Stored data
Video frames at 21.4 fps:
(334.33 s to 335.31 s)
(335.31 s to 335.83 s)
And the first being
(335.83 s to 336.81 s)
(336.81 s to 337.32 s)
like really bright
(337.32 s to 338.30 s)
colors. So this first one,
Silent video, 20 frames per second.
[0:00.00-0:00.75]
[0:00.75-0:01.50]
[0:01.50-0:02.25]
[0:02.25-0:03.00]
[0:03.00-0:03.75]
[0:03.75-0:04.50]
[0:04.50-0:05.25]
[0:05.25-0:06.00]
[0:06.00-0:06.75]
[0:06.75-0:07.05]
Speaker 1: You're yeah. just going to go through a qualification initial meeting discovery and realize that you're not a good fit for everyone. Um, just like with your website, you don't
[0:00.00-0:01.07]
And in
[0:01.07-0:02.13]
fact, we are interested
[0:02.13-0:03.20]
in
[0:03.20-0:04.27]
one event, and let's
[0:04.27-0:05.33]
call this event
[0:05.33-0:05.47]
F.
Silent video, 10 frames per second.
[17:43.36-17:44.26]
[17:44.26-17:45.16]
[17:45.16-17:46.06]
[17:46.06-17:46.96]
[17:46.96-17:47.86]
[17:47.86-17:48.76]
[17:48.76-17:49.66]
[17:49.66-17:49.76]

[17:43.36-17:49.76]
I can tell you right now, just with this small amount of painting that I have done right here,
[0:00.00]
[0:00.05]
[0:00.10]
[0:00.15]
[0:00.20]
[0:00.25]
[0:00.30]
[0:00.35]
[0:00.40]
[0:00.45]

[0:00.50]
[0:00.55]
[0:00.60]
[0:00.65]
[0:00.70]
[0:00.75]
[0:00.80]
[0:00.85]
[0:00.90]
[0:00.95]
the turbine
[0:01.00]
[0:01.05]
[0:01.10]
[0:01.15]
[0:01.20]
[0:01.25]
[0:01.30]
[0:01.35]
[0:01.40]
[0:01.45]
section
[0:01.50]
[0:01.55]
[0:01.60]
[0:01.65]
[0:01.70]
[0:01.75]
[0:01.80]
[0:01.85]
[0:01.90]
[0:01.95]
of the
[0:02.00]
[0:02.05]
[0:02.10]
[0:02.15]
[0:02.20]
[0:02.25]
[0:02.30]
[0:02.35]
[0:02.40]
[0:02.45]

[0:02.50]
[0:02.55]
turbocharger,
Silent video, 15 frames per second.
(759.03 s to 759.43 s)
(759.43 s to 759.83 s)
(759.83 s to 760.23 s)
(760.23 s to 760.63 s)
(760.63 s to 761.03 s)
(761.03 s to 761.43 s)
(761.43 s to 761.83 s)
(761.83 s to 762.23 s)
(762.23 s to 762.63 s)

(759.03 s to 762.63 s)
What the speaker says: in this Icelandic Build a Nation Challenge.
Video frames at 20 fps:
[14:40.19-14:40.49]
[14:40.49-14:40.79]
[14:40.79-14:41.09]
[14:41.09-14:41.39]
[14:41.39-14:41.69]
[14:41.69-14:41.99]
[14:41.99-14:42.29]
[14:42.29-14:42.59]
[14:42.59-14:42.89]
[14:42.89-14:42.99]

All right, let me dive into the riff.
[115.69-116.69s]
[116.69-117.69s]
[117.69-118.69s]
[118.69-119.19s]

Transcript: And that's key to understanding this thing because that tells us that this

■ Your objective
Repeat the line that contains "What the speaker", then every line after it until the records end, with nothing added.

■ Answer to this task
What the speaker says: in this Icelandic Build a Nation Challenge.
Video frames at 20 fps:
[14:40.19-14:40.49]
[14:40.49-14:40.79]
[14:40.79-14:41.09]
[14:41.09-14:41.39]
[14:41.39-14:41.69]
[14:41.69-14:41.99]
[14:41.99-14:42.29]
[14:42.29-14:42.59]
[14:42.59-14:42.89]
[14:42.89-14:42.99]

All right, let me dive into the riff.
[115.69-116.69s]
[116.69-117.69s]
[117.69-118.69s]
[118.69-119.19s]

Transcript: And that's key to understanding this thing because that tells us that this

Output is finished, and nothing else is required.